-- Entries shown follows --
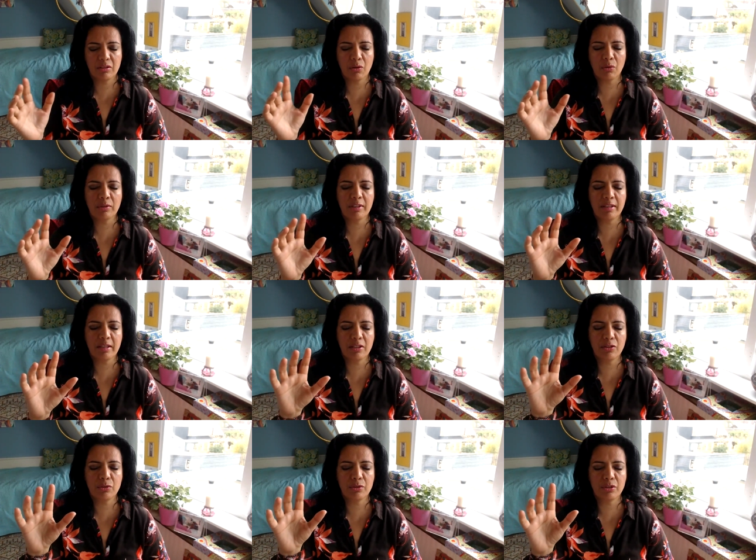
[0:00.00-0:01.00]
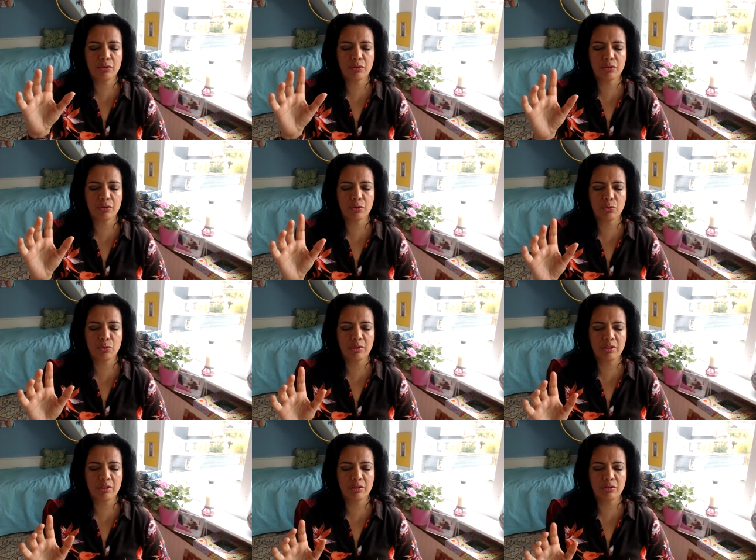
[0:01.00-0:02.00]
The only thing you need to do
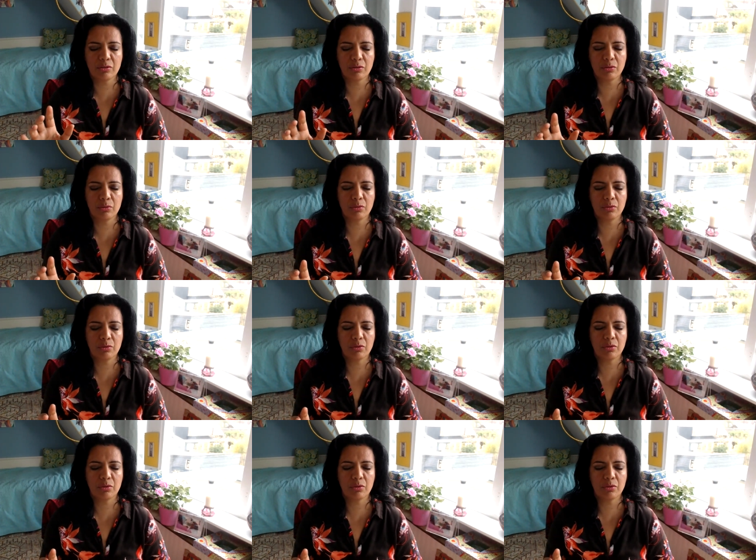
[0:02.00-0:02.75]
is to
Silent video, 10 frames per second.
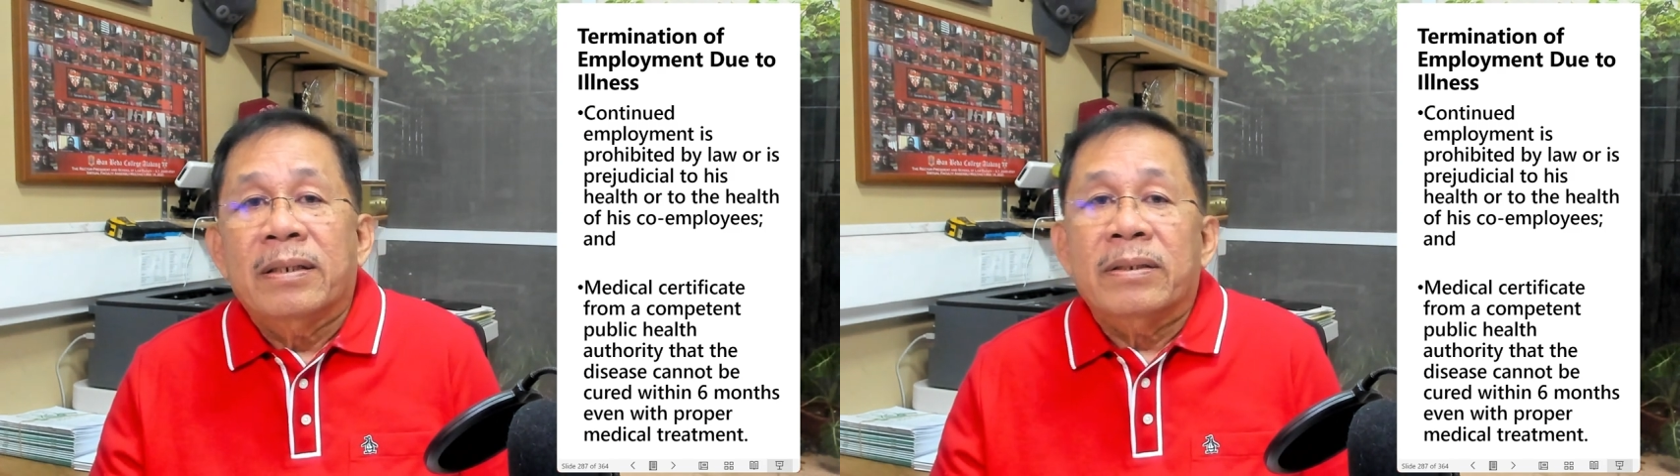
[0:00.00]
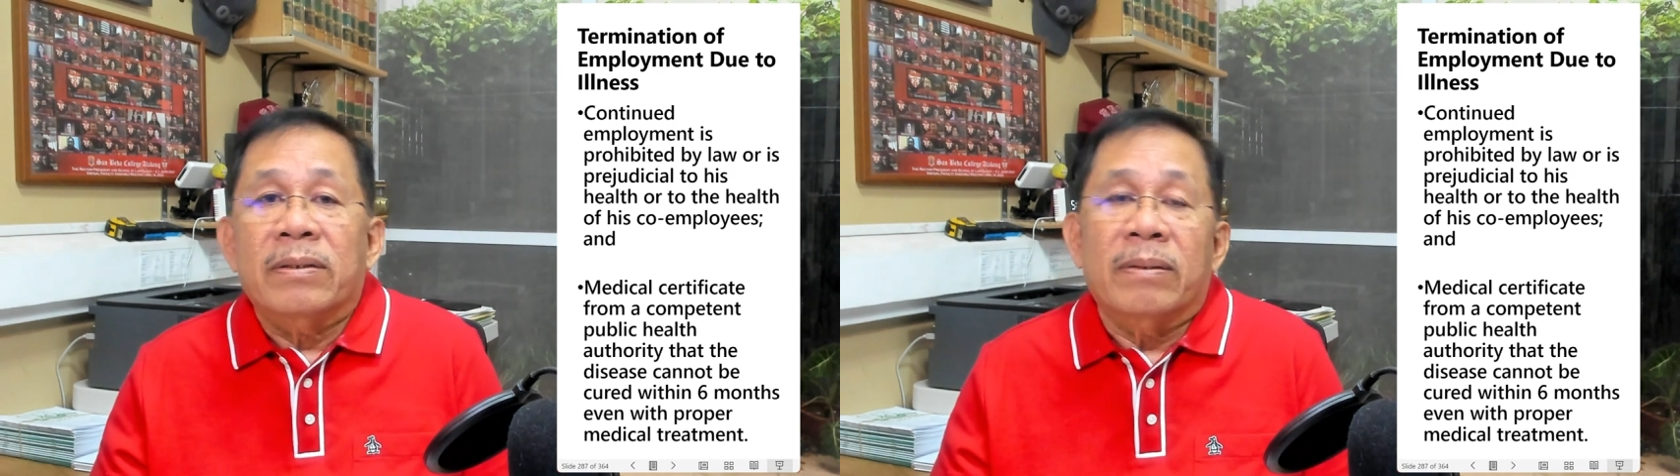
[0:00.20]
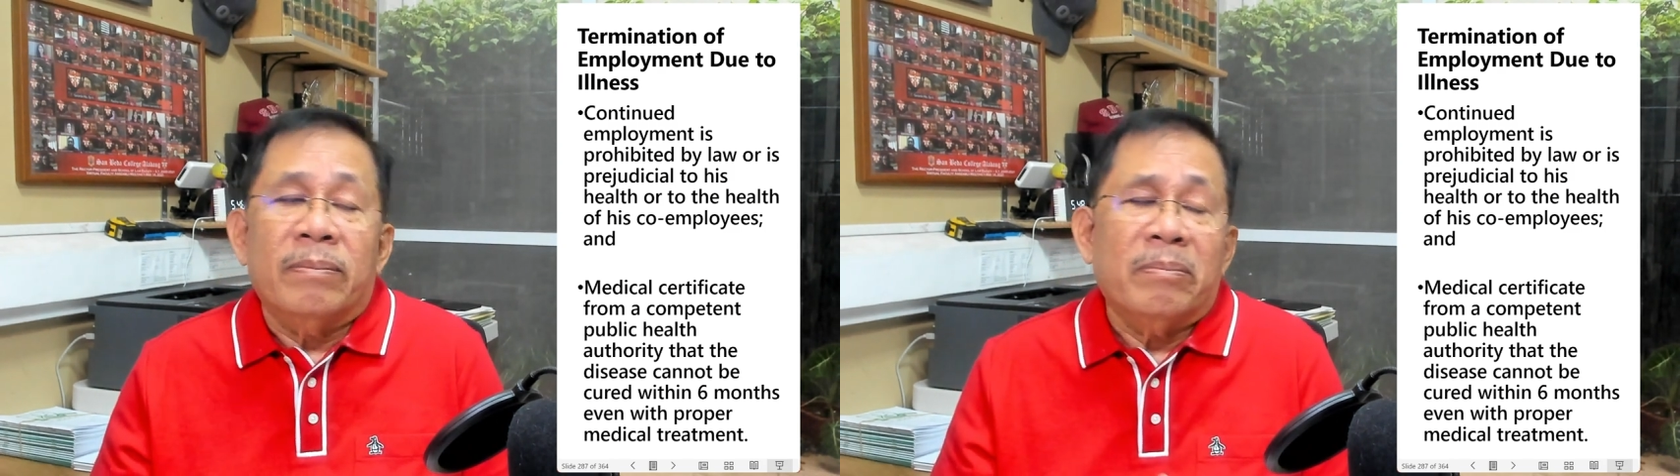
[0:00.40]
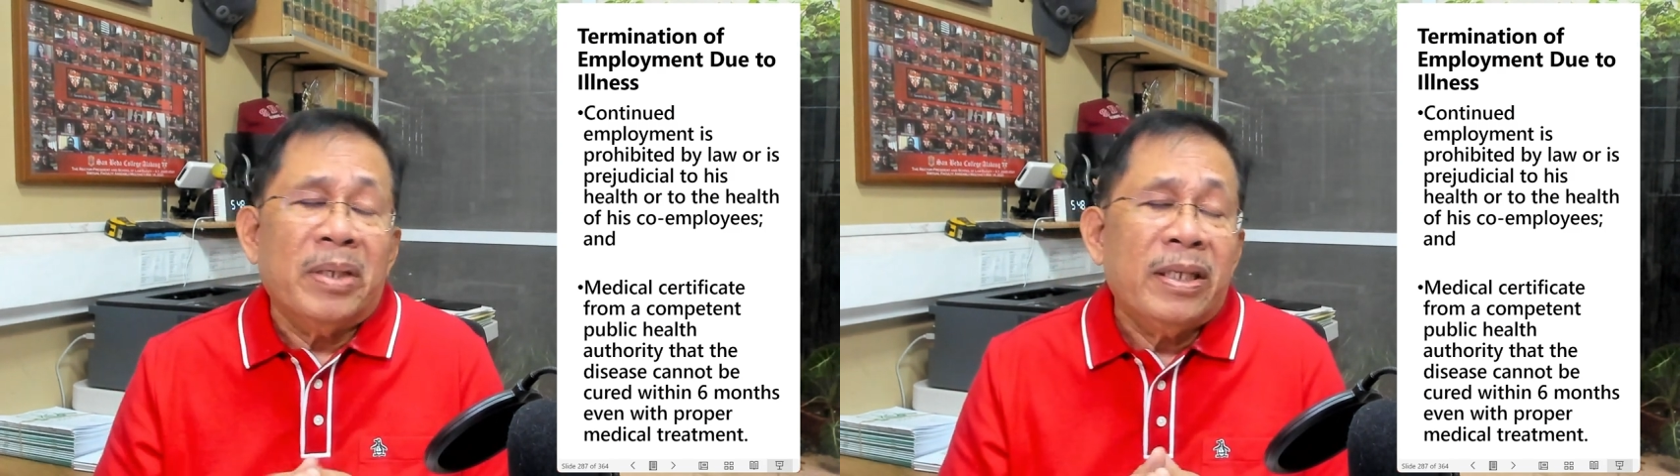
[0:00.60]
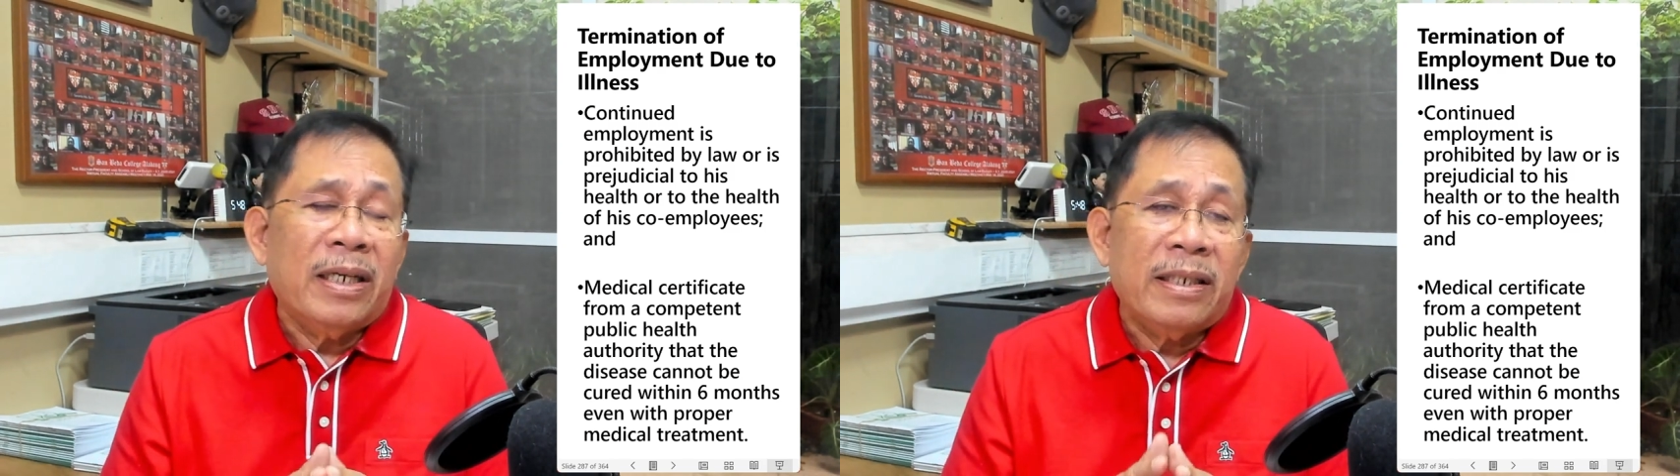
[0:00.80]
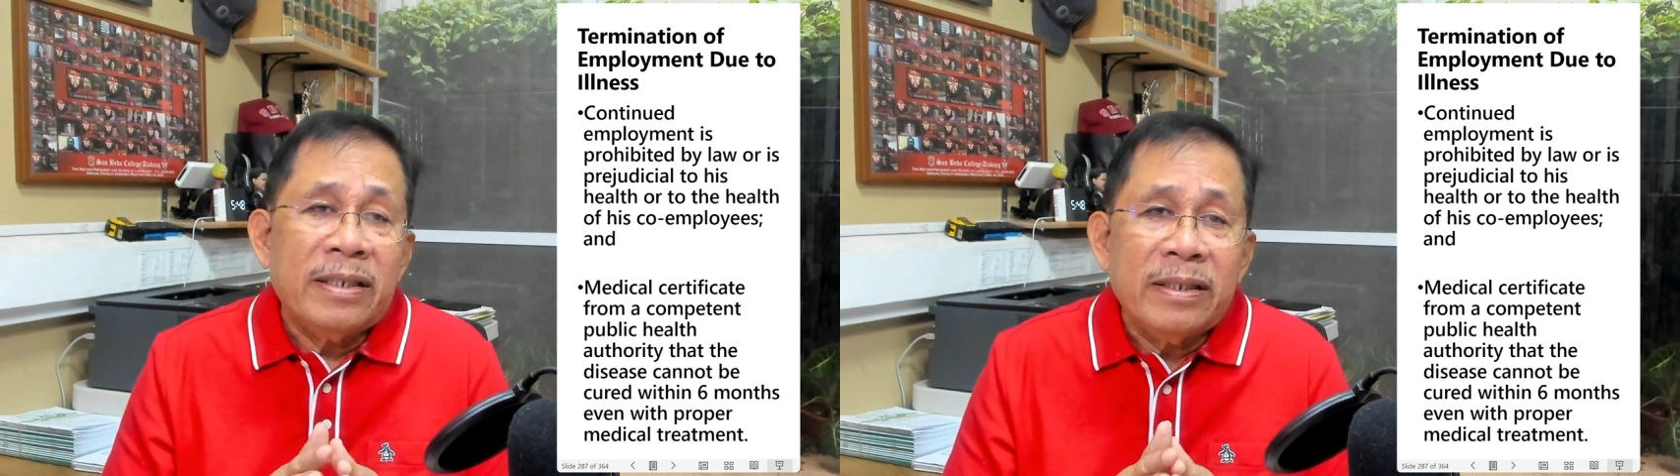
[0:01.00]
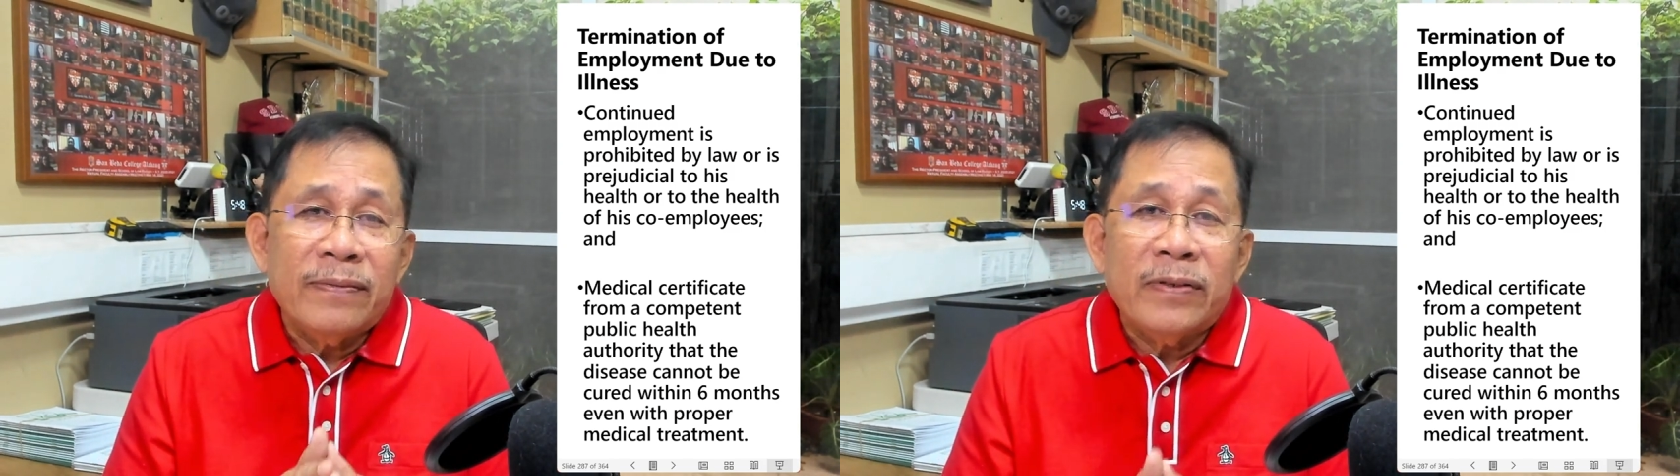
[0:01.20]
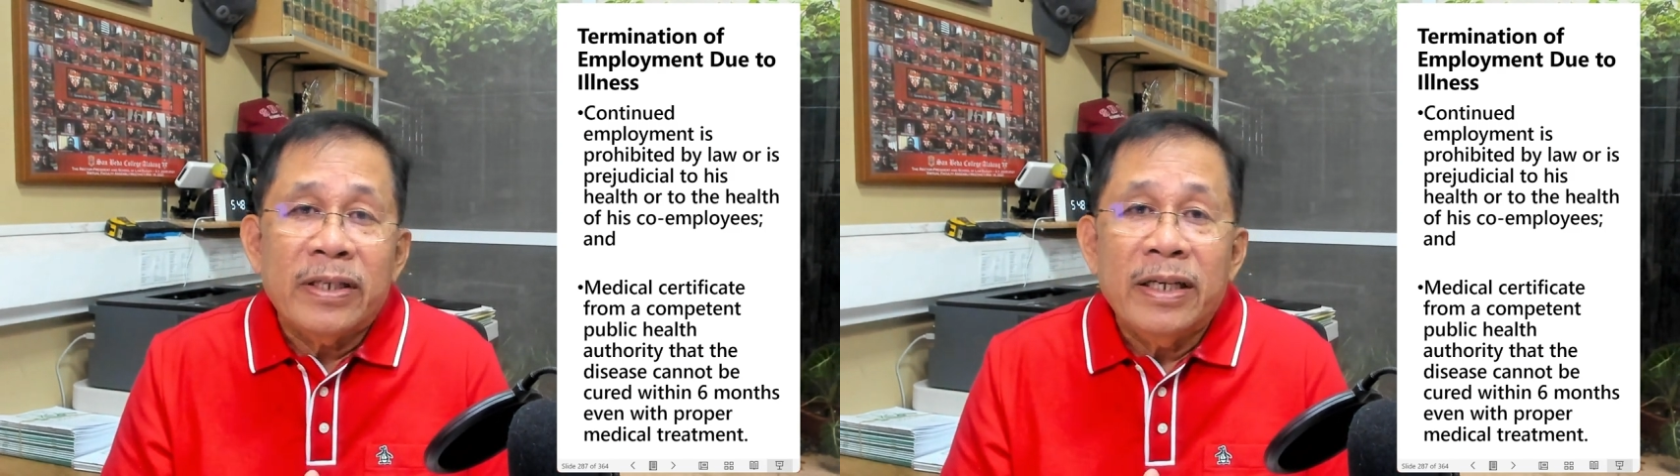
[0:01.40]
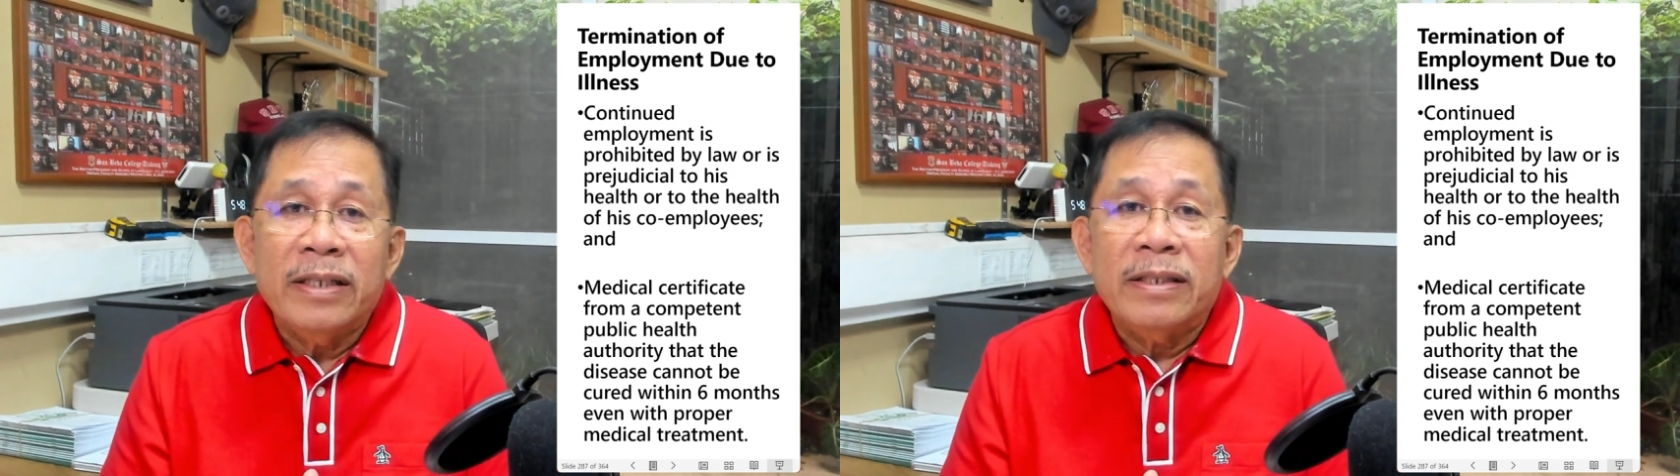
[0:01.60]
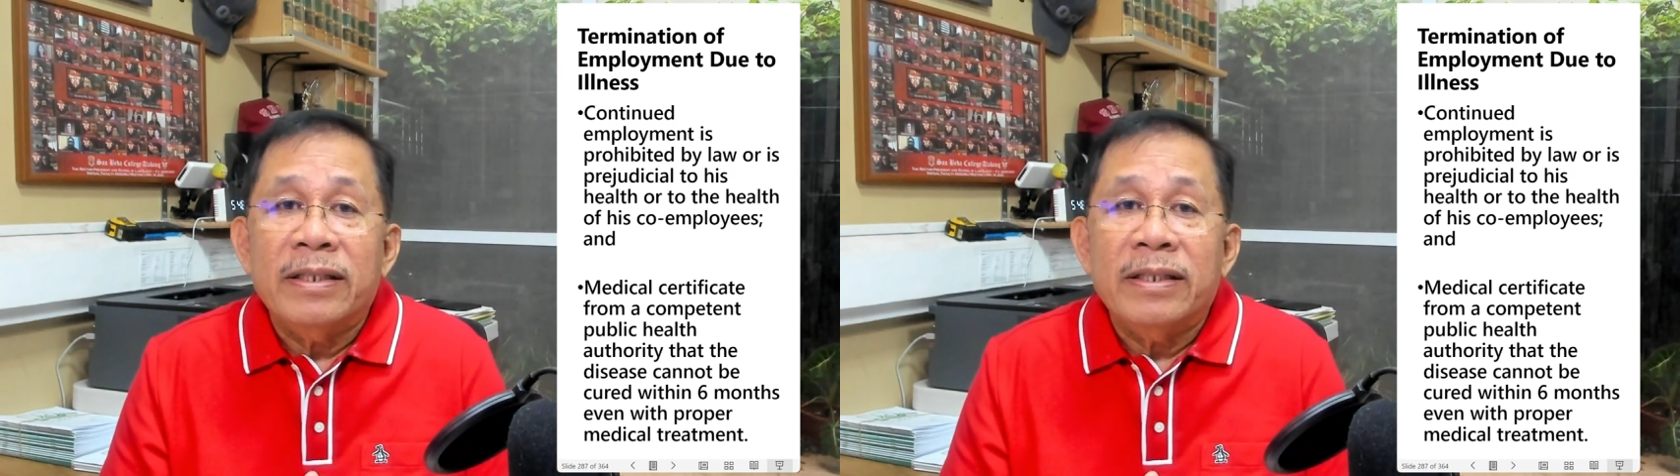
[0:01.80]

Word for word: So, medical certificate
-- Entries shown concluded --
== What the task asks ==
Retype the listing above exactly, pictures excluded.

== Output below ==
[0:00.00-0:01.00]
[0:01.00-0:02.00]
The only thing you need to do
[0:02.00-0:02.75]
is to
Silent video, 10 frames per second.
[0:00.00]
[0:00.20]
[0:00.40]
[0:00.60]
[0:00.80]
[0:01.00]
[0:01.20]
[0:01.40]
[0:01.60]
[0:01.80]

Word for word: So, medical certificate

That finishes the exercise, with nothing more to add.